Suicide Spaceships & Stockings Full of Funerals | 4M #13

ENJOY Funeral Industry News Lighter Side December 12, 2021
Morticians 4M #13

Suicide Spaceships & Stockings Full of Funerals | 4M #13

Welcome to the thirteenth edition of Morticians’ Monday Morning Mashup, where we’ll serve up bite-sized, easily-digestible nuggets of the deathcare news you need to crush conversations in the week ahead. Bon appetit!

No, This Futuristic Swiss Suicide Pod Doesn’t Kill You By Launching You Into Space

Switzerland is one of a handful of countries that legally allows physician-assisted suicide (as do Germany, Luxembourg, and Canada), so it’s no surprise that the handy folks who brought us the pocketknife that does everything have come up with an efficient way to do yourself in. It’s called “Sarco” and it’s the brainchild of a company called Exit International (!). The pod itself is created using a 3D printer and works by slowly removing oxygen from the air, leading to the passenger’s unconsciousness and death. You can read more about it here, but don’t look for the pod to arrive in the states anytime soon. Only two prototypes currently exist, and one of those is in a museum.

Deathcare UNProfessional

In March 2020, the Tennessee Department of Commerce & Insurance Division began investigating former funeral director and embalmer Reid Van Ness for not shipping bodies of deceased Hispanic individuals to their countries of origin as promised despite accepting payment from their families. Last week the Department issued a consumer alert alleging Van Ness — who surrendered his licenses during the investigation — was reaching out to Spanish-speaking families and offering his services.

As if that wasn’t bad enough, though, Van Ness actually issued the following statement to a Nashville news station reporting on the alert: “The news release is nonsense. The board of funeral directors and embalmers likes to put the cart before the horse. One, I do not solicit funerals from anyone. People within the Hispanic community call me, I don’t call them. It may be for help in obtaining funeral and or cremation services or resources to find rental or utility funds. The problem here is politically based and driven by the funeral directors not getting my referrals are upset. They don’t want to help these families. It’s too much trouble or they just want their money. Haters are haters. May God bless them.” Just … Wow.

Get Ready: “DeathTok” Is Now Officially a Thing

Last December Connecting Directors writer Diana Ionescu educated us on the growing number of morticians taking to TikTok to share their thoughts on all things death and embalming. If you thought that was a temporary fad, though, think again. “DeathTok,” as Mimi the Mortician has dubbed the phenomenon, is growing faster than you can say hashtag death positive. And it’s not just TikTok; funeral directors and embalmers on YouTube, Twitter, Instagram, and online magazines (like Wired Magazine’s “resident death expert” Victor M. Sweeney) are fascinating fans with their knowledge. People have questions about what happens when you die, and they’re not afraid to ask them — especially behind the veil of social media. Would you consider taking to TikTok to share what you know, or perhaps hosting a Reddit AMA? IMHO, it couldn’t hurt, if done well. What do you think?

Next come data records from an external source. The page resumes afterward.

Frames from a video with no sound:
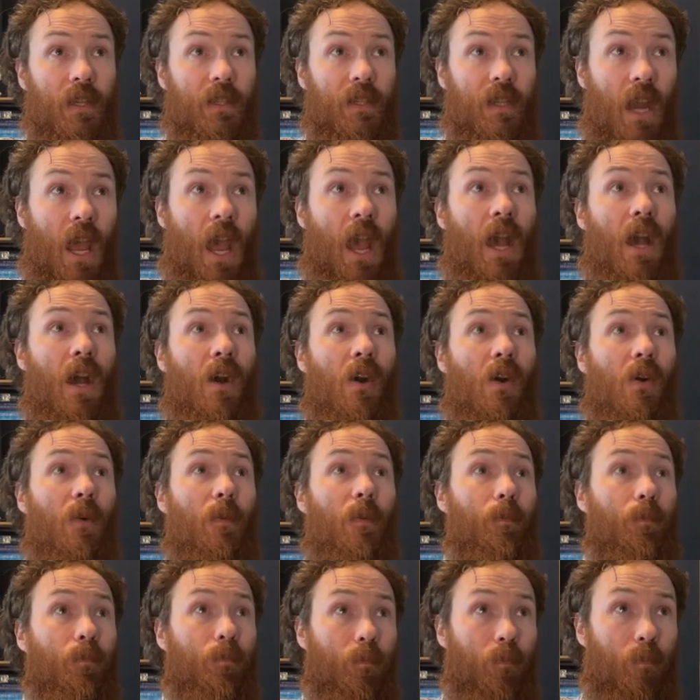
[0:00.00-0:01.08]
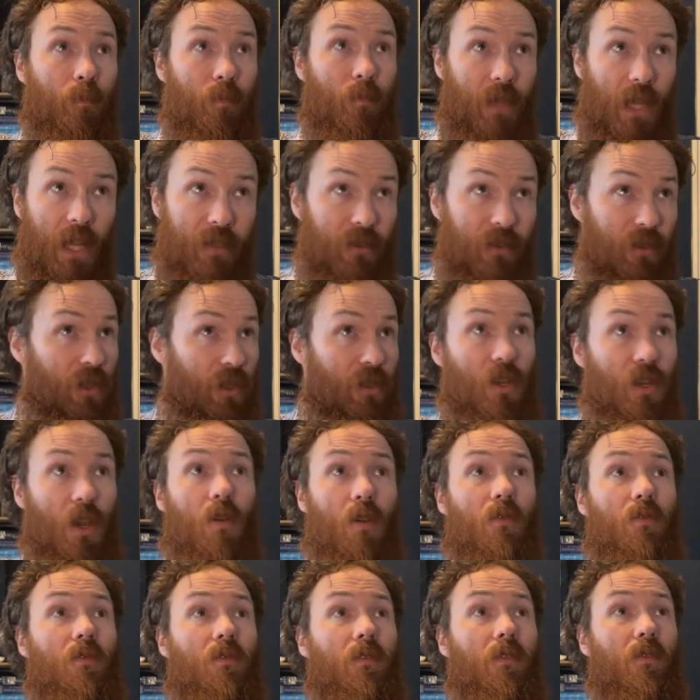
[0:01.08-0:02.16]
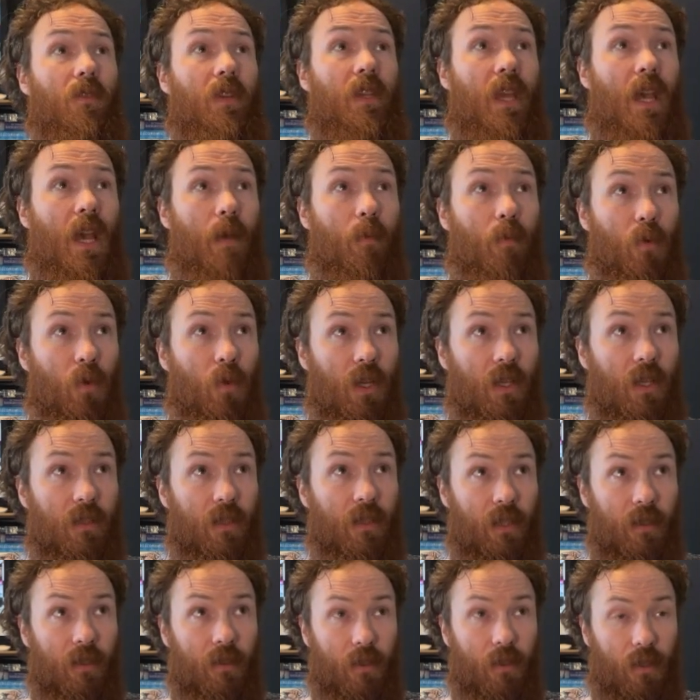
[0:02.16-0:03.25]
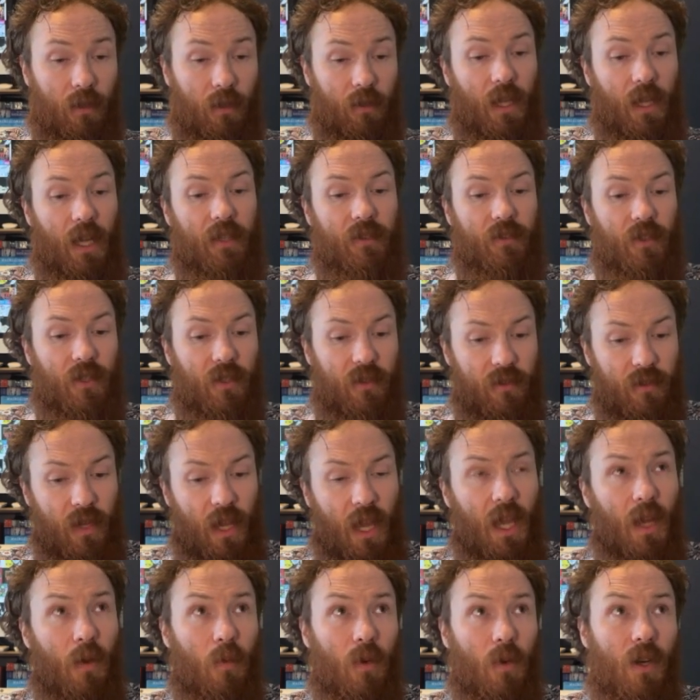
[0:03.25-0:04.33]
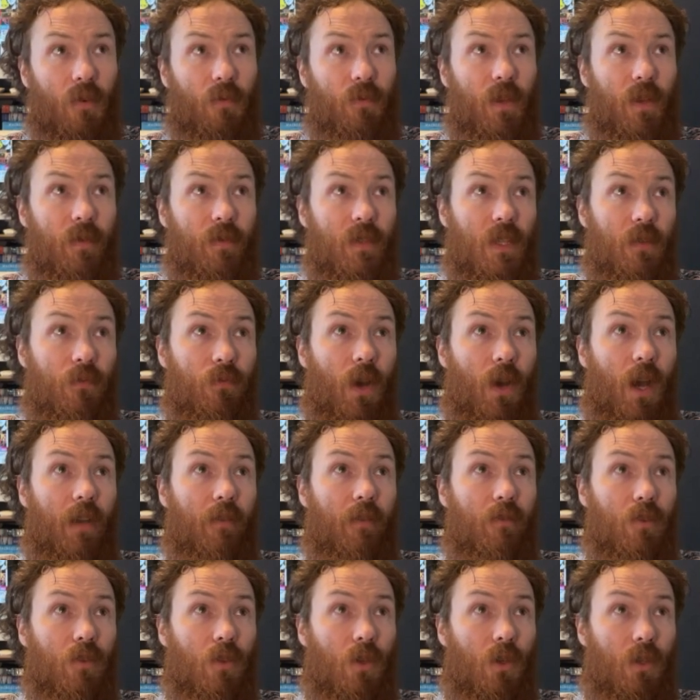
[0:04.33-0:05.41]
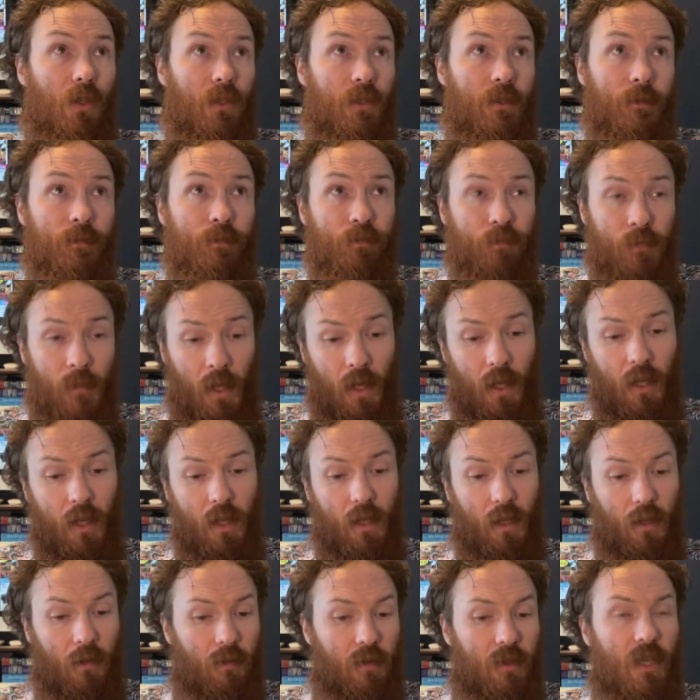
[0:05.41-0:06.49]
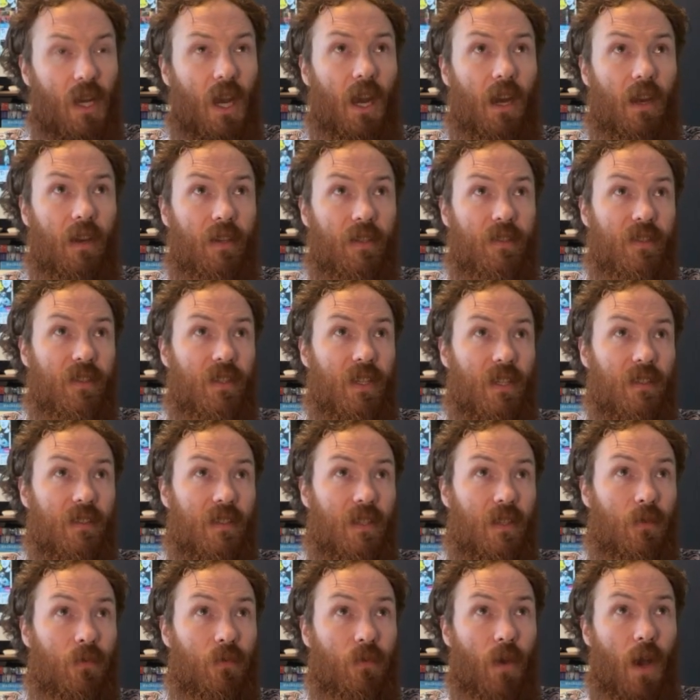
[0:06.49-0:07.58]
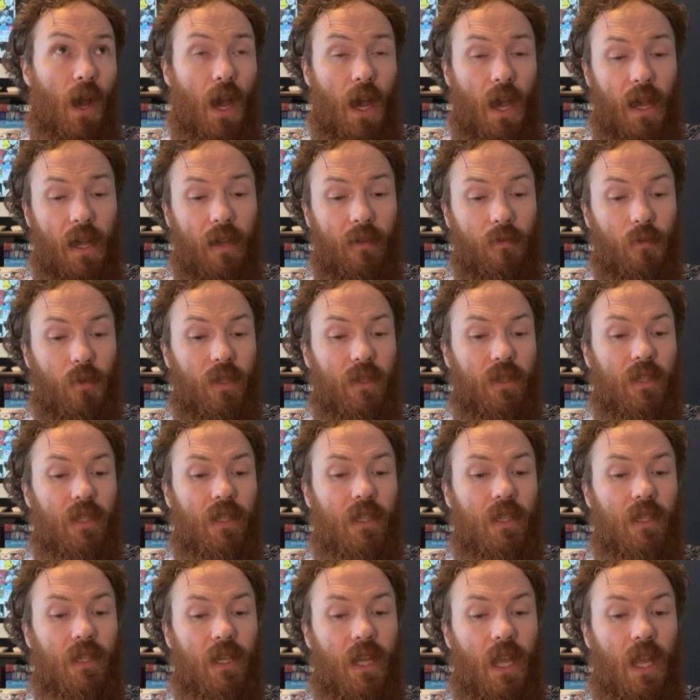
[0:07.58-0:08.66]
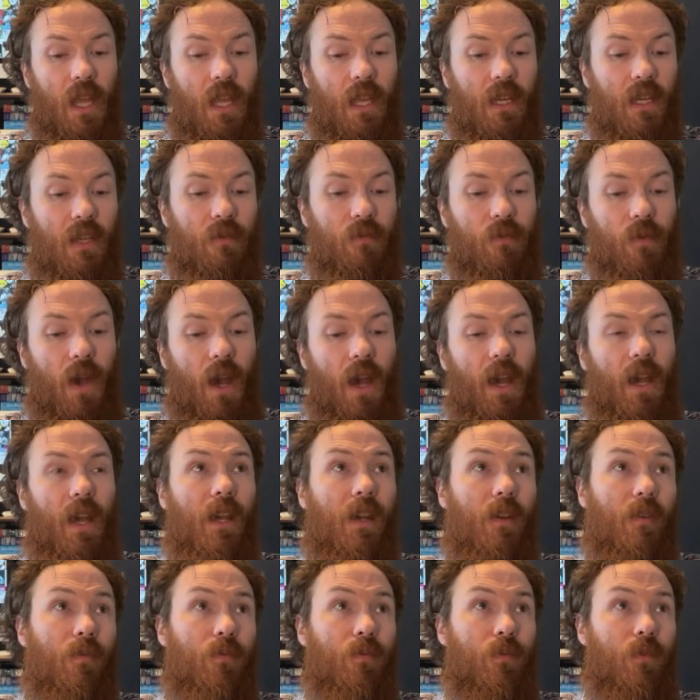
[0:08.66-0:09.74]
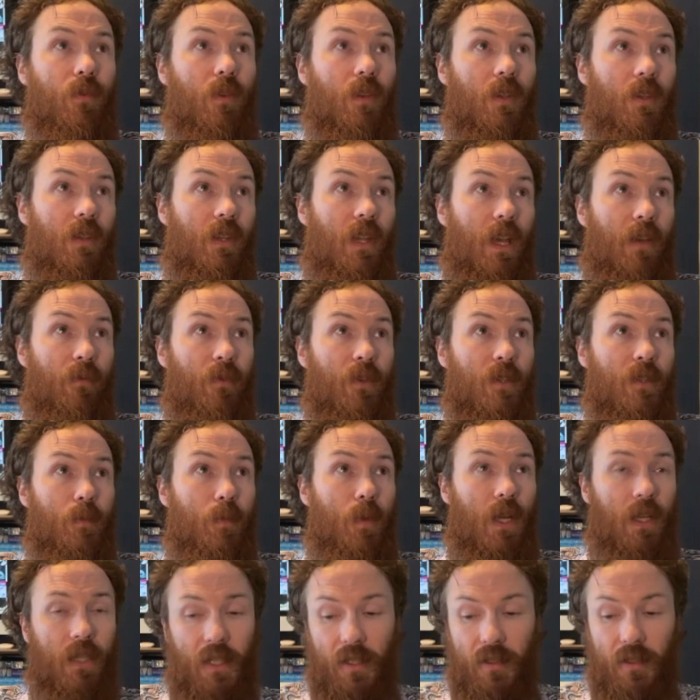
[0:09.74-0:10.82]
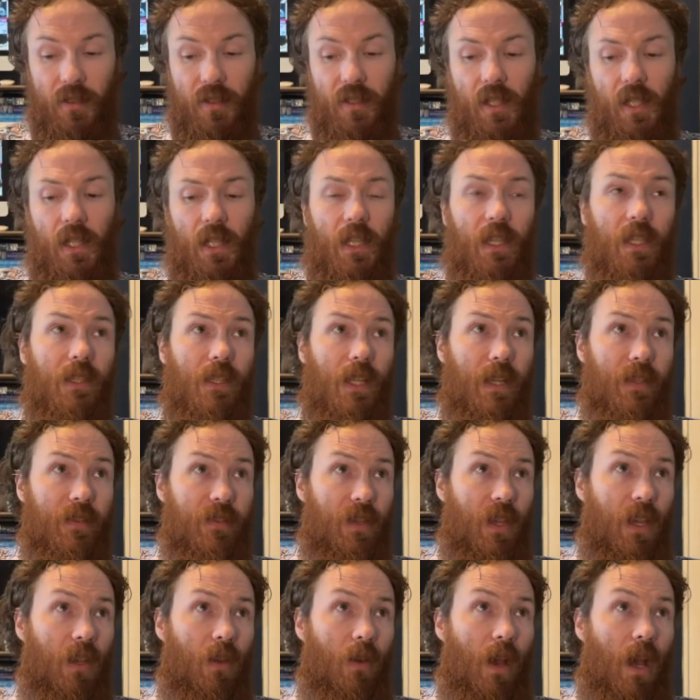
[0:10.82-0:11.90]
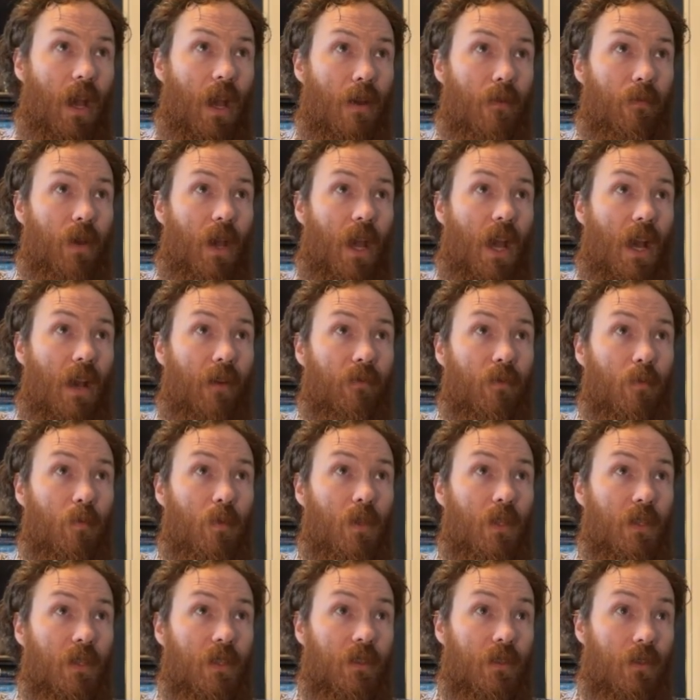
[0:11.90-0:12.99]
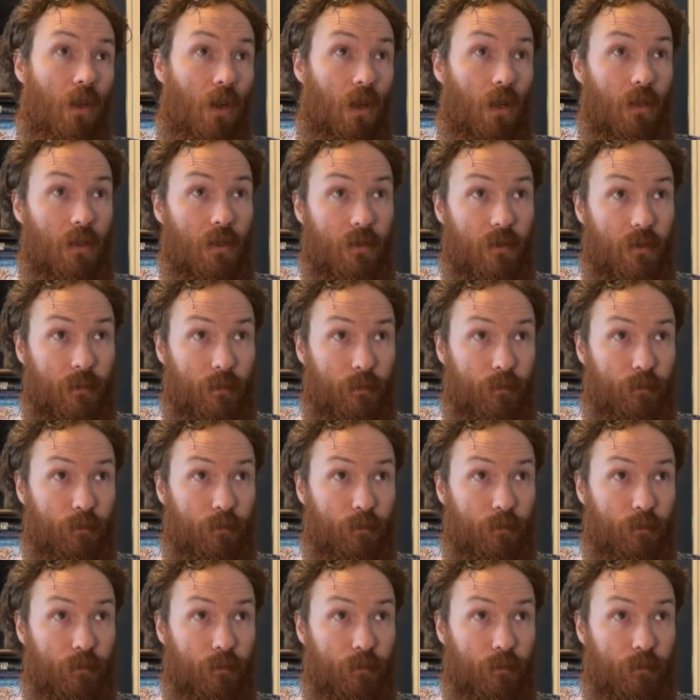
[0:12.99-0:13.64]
Now, let's just go through the app quickly. Let's just say we're a 55-year-old, going to retire at 65 with an 85 life expectancy, and let's say you have $500,000.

Scots Want to Put Something Special in Stockings This Christmas

Looking for a unique holiday marketing idea? How about offering funeral gift cards! Imagine the look on Grandma’s face on Christmas morning when she finds a certificate for her prepaid funeral under her tree. Fosters Family Funeral Directors, which has 26 funeral homes across Scotland, believes that now, “at a time of year when thoughts turn to our loved ones, could the most thoughtful gift ease financial worries?” That gift, of course, is a prepaid funeral plan. What can we say — it’s definitely thinking outside the traditional marketing box, and fills the bill as a unique gift for that person who has everything.

Maybe the “Pizza Hut of Caskets” is a Better Tagline?

You may have seen what Vice calls the “modest avalanche of press” that Titan Caskets has generated over the past few months. Perhaps what you missed, though, was the roasting the company is taking on social media for calling itself the “Warby Parker of caskets.” If you’re not familiar with the online version of the eyeglass company, it’s famous for letting you order multiple pairs of spectacles and sending back the ones that don’t work. As the Twitterverse has hilariously explained, that’s NOT how a casket selection works. Just check out this post:

BTW, to be “5150’ed” is to be involuntarily detained for a 72-hour psychiatric evaluation — which your friends and family may actually consider for you if you order five caskets, try them out, and send four back.